◆ Assignment ◆
Below are entries with pictures in them. Output exactly the lines starting at the line with "[00:00:00.80 to 00:00:01.00]" and ending at the line with "[00:00:02.60 to 00:00:02.80]", both included, but not the pictures.

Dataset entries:

=======

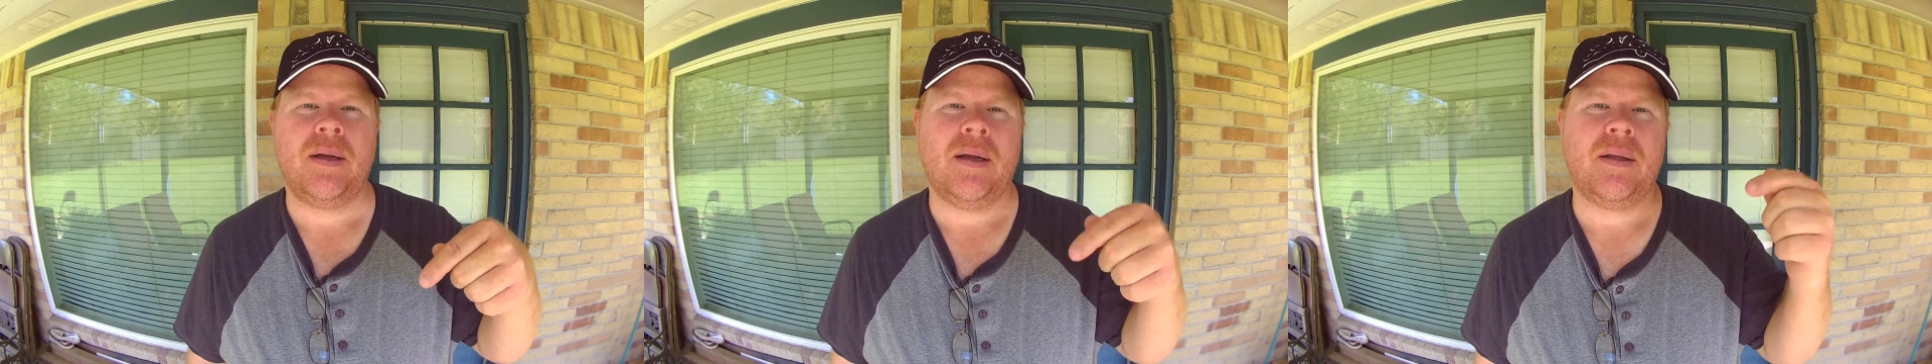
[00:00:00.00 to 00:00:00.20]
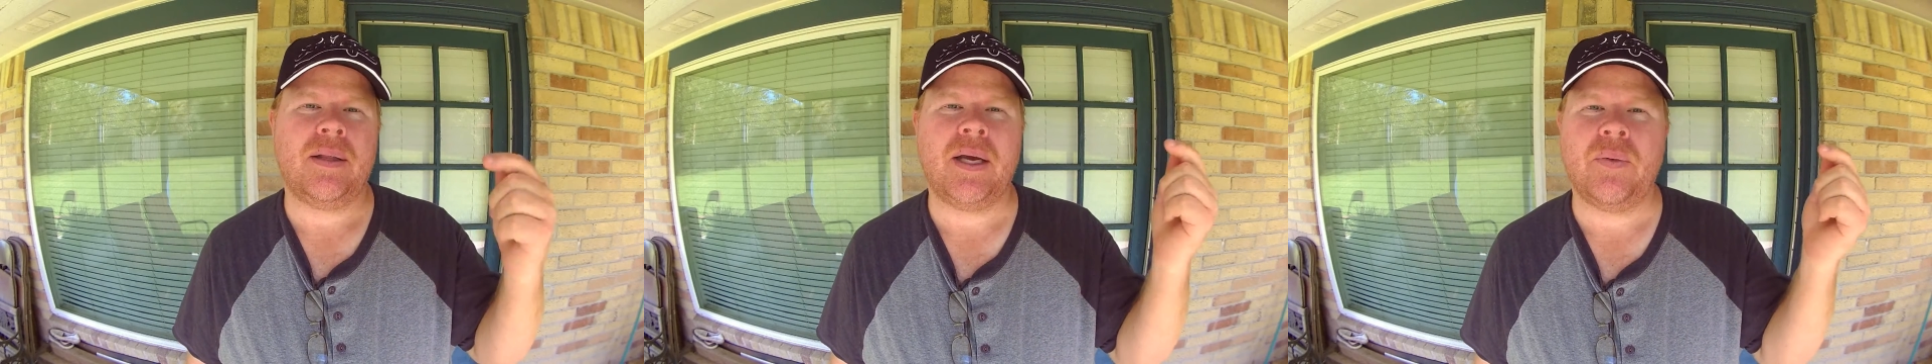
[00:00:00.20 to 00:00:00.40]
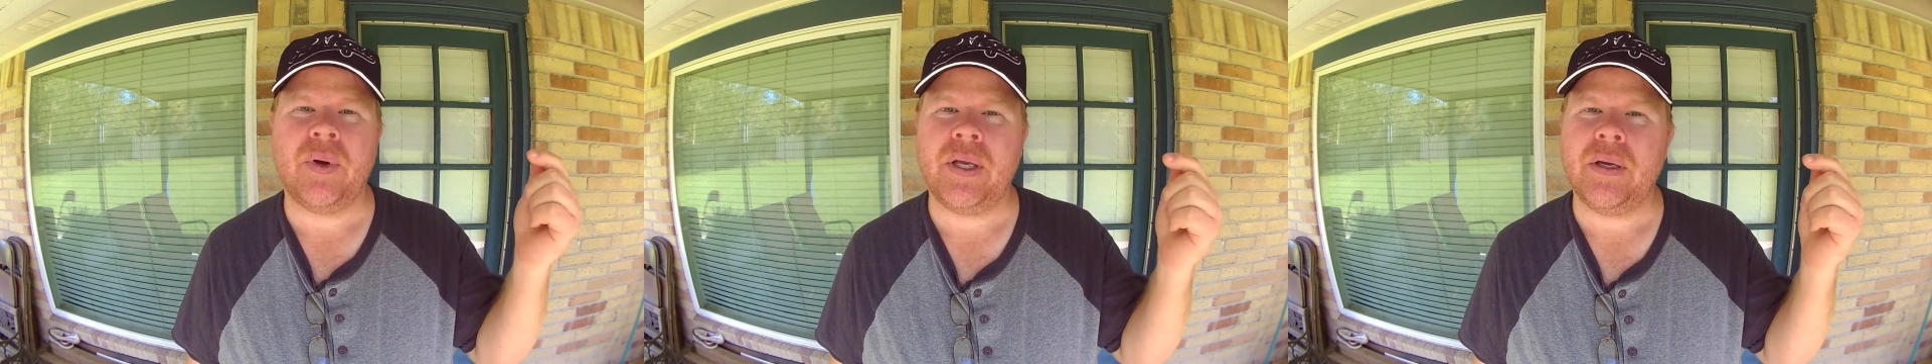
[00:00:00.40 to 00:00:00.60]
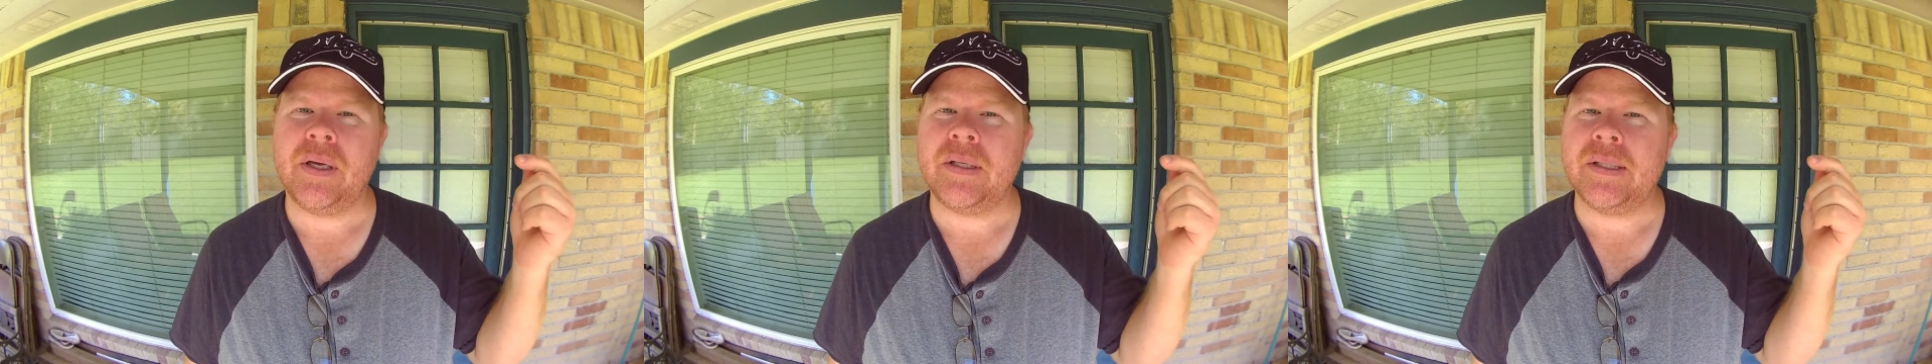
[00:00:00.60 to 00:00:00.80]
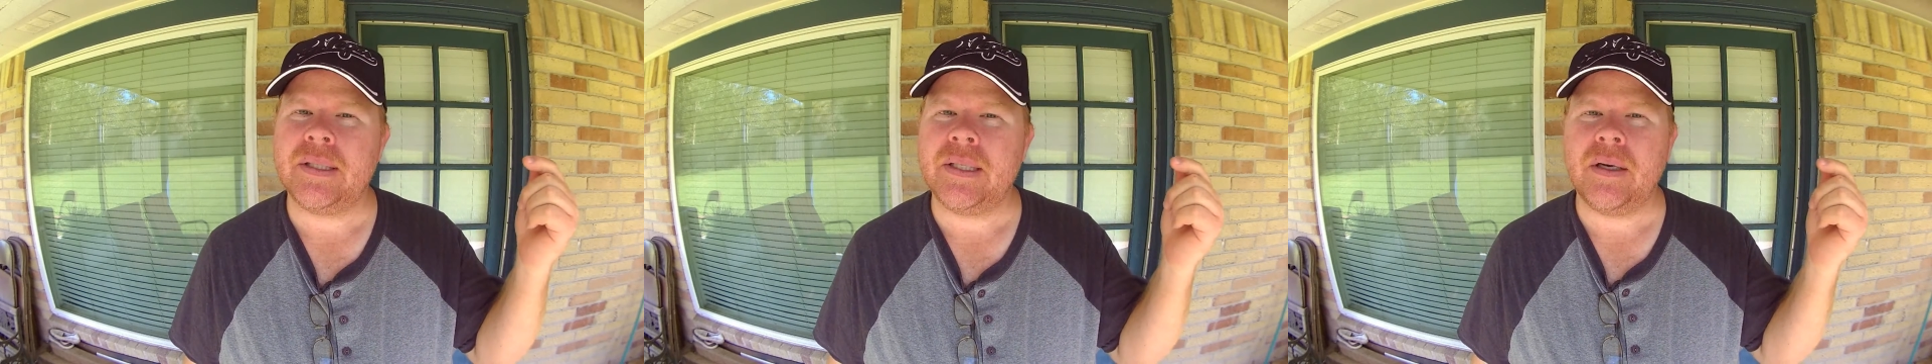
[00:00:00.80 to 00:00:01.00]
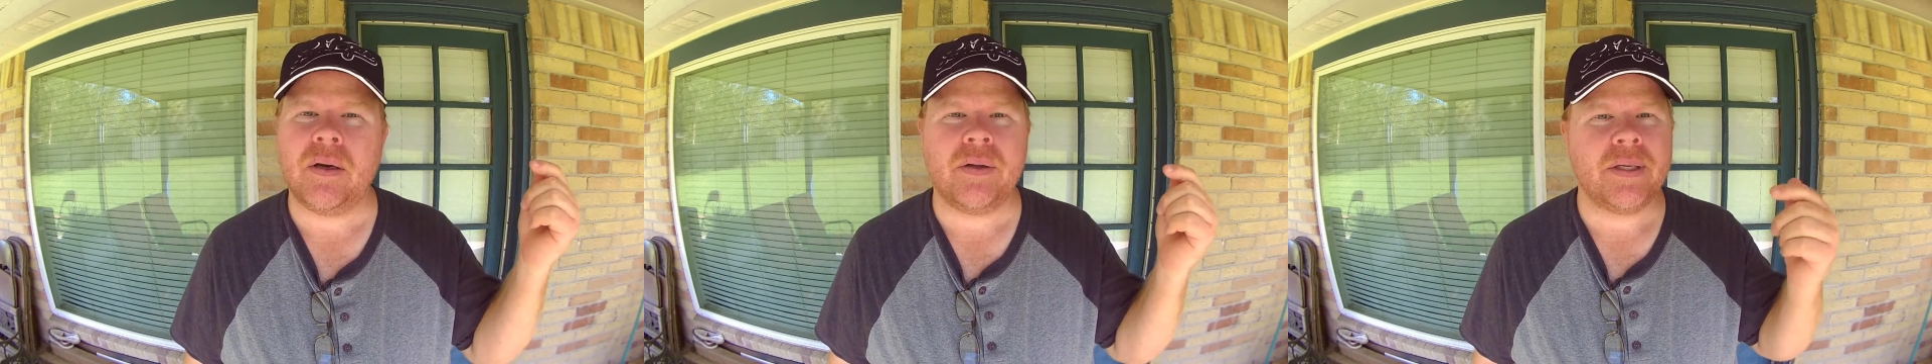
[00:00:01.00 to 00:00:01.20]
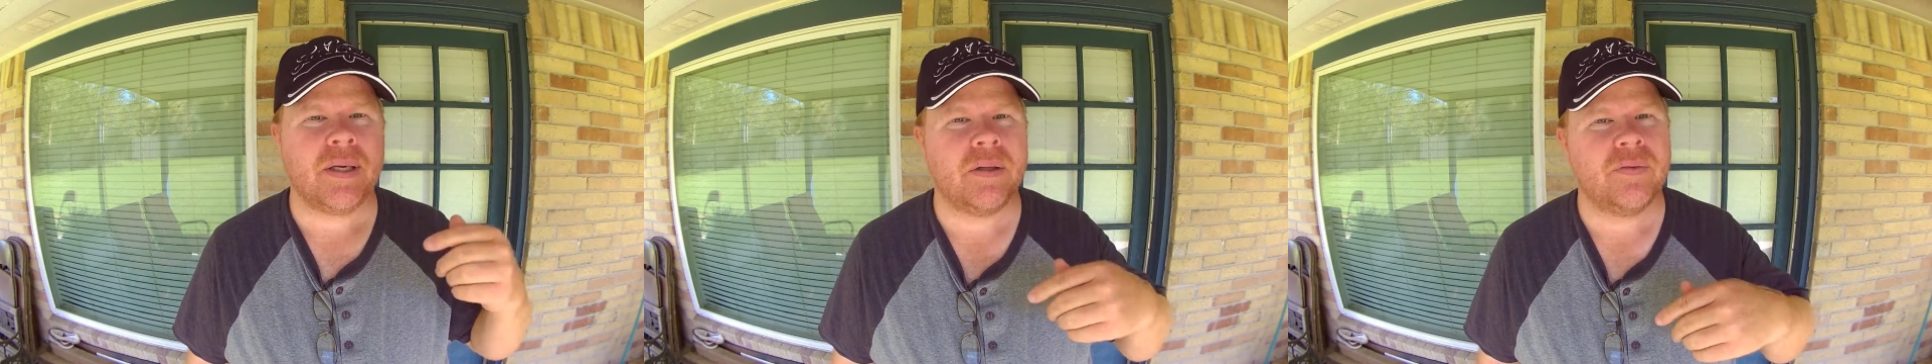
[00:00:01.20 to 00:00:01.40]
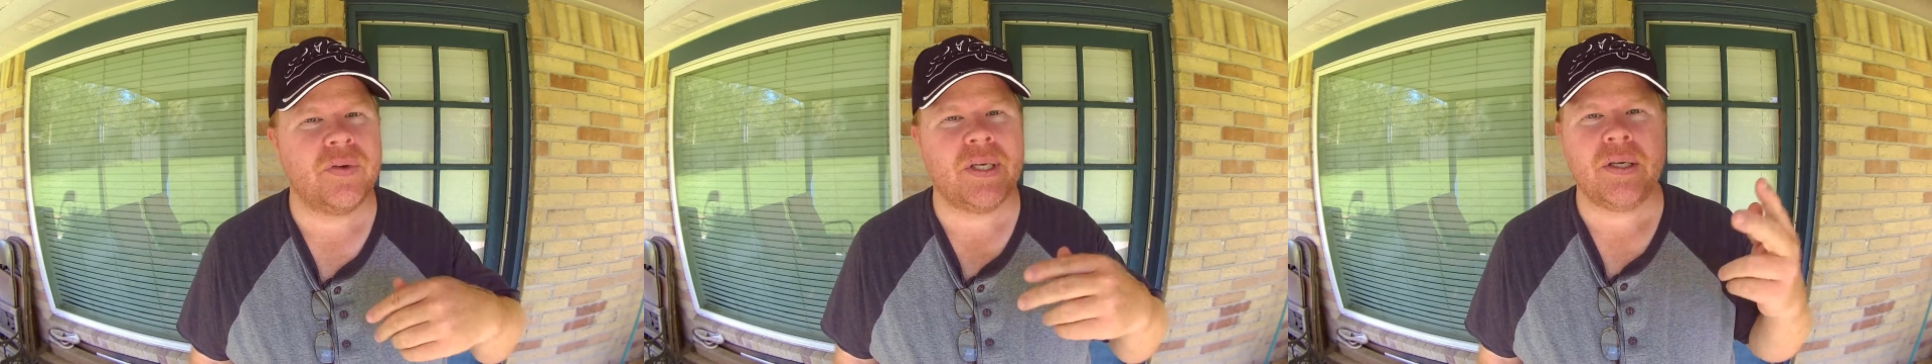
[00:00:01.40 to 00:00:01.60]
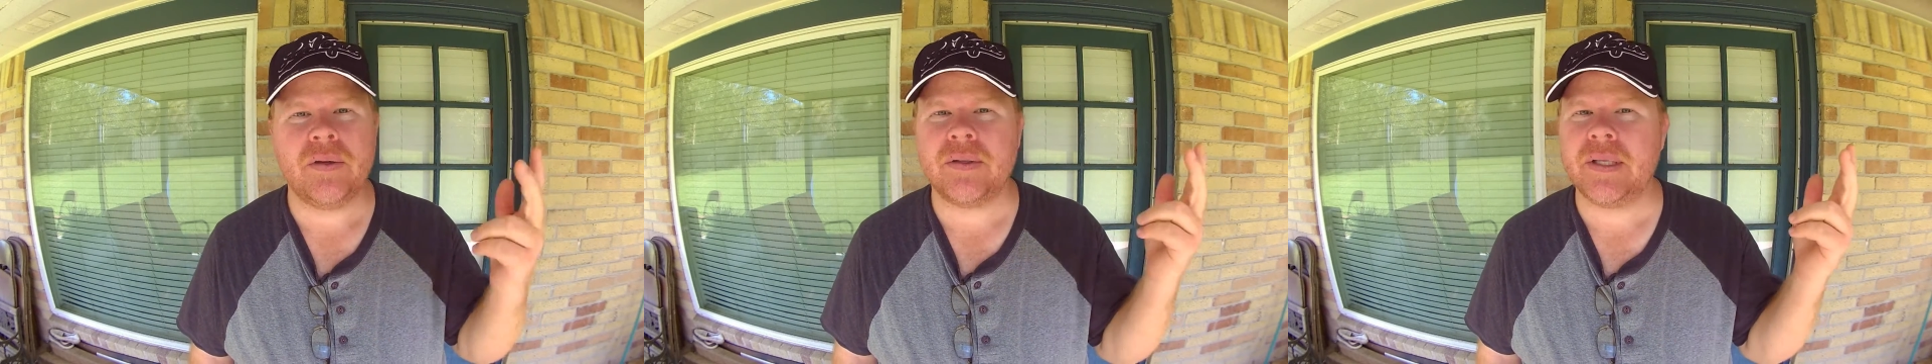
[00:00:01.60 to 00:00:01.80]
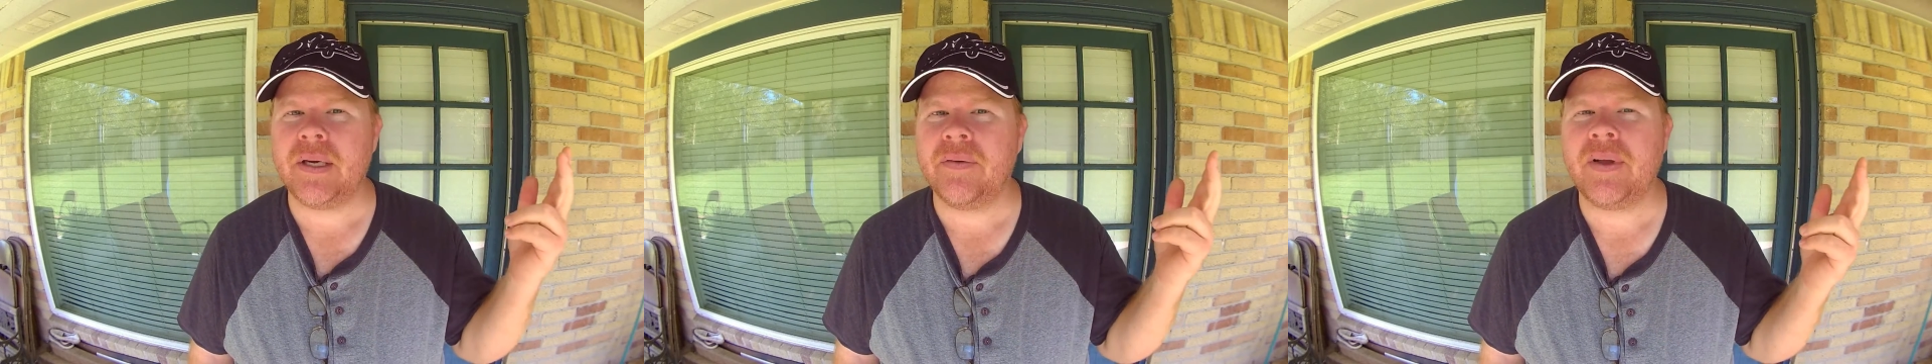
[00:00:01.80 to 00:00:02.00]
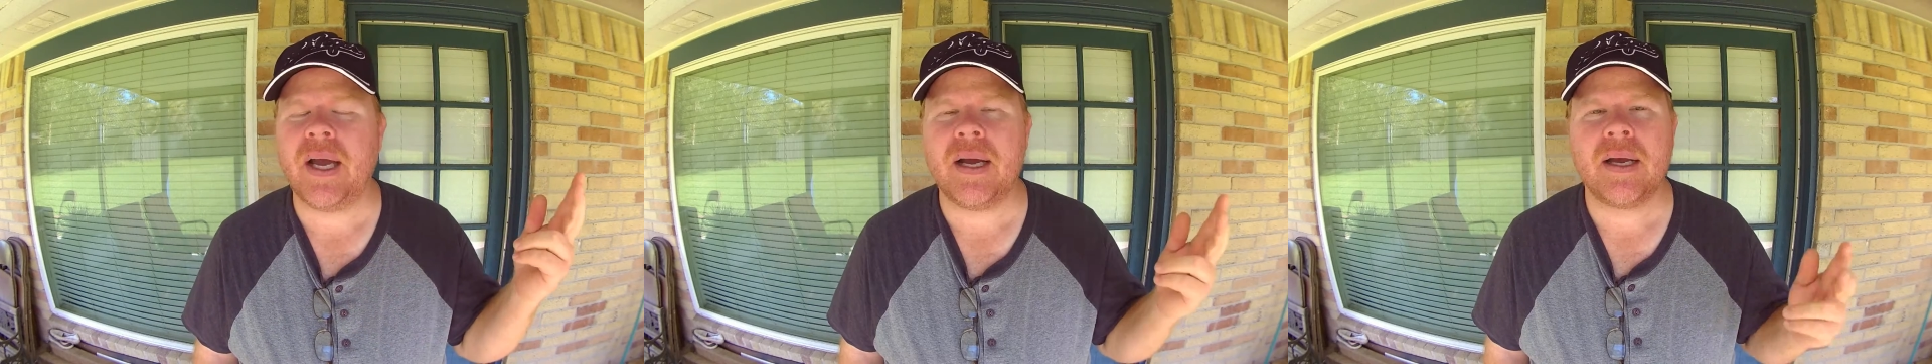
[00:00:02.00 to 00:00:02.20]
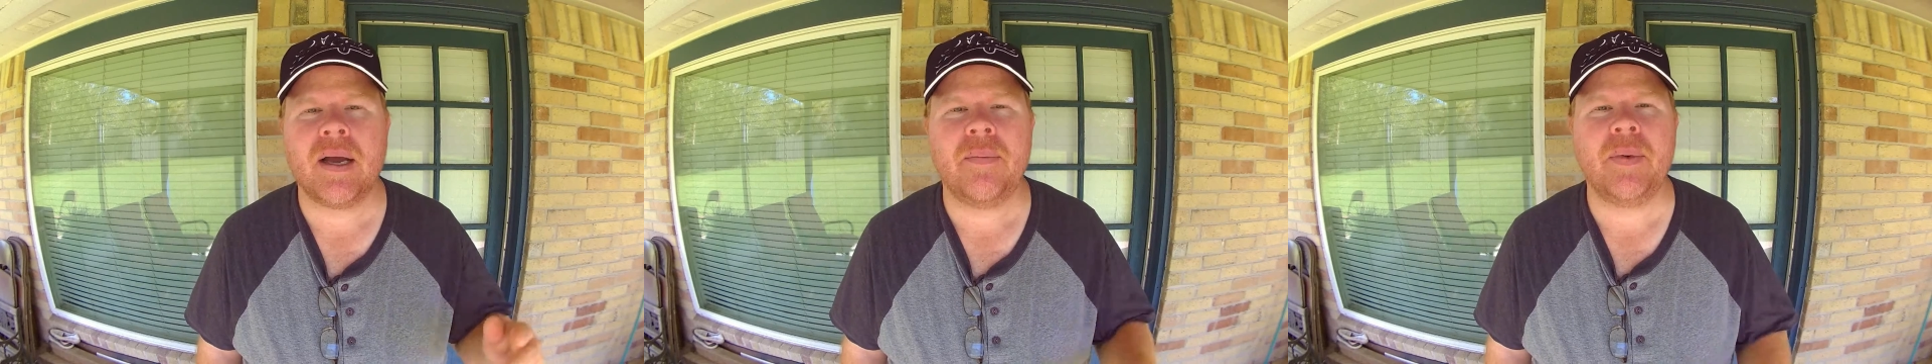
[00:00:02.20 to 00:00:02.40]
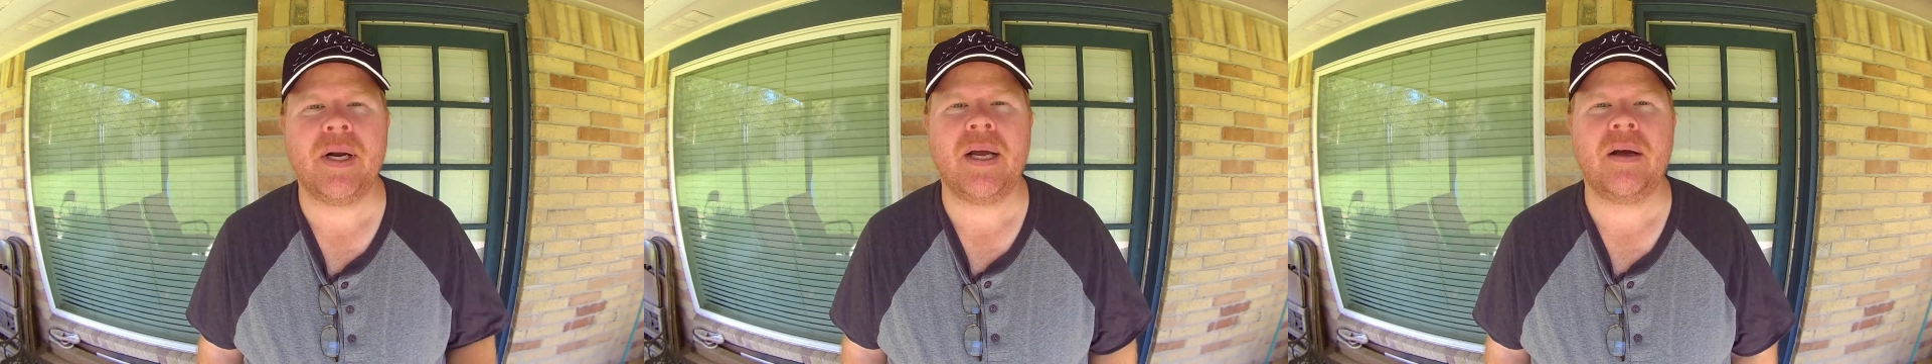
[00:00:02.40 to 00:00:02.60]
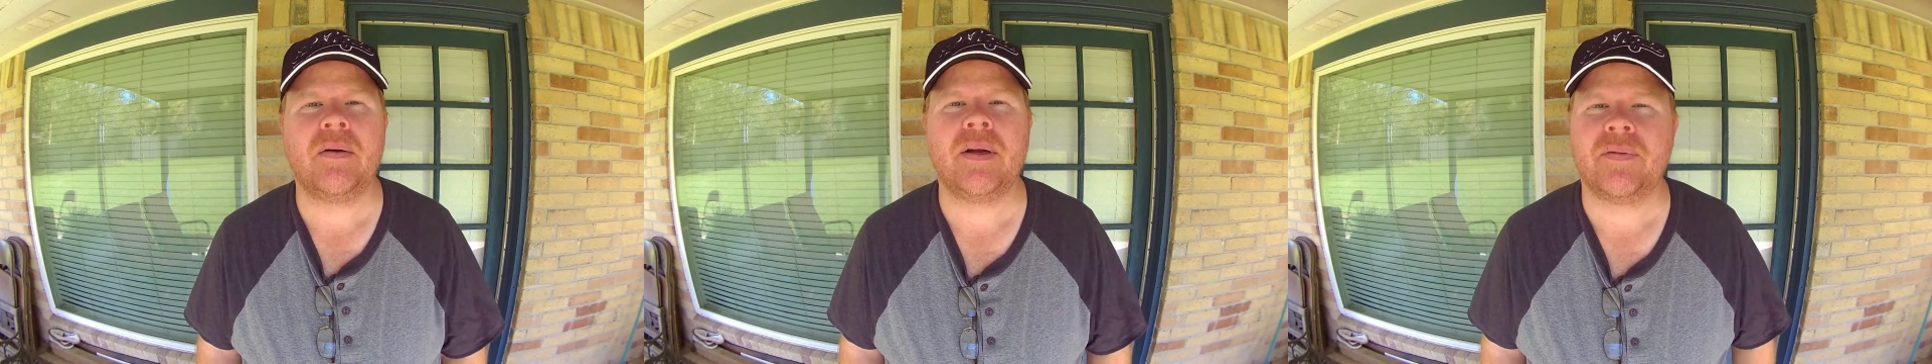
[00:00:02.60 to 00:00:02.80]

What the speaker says: That way you can see all the other videos that I've got coming out.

=======

◆ Task result ◆
[00:00:00.80 to 00:00:01.00]
[00:00:01.00 to 00:00:01.20]
[00:00:01.20 to 00:00:01.40]
[00:00:01.40 to 00:00:01.60]
[00:00:01.60 to 00:00:01.80]
[00:00:01.80 to 00:00:02.00]
[00:00:02.00 to 00:00:02.20]
[00:00:02.20 to 00:00:02.40]
[00:00:02.40 to 00:00:02.60]
[00:00:02.60 to 00:00:02.80]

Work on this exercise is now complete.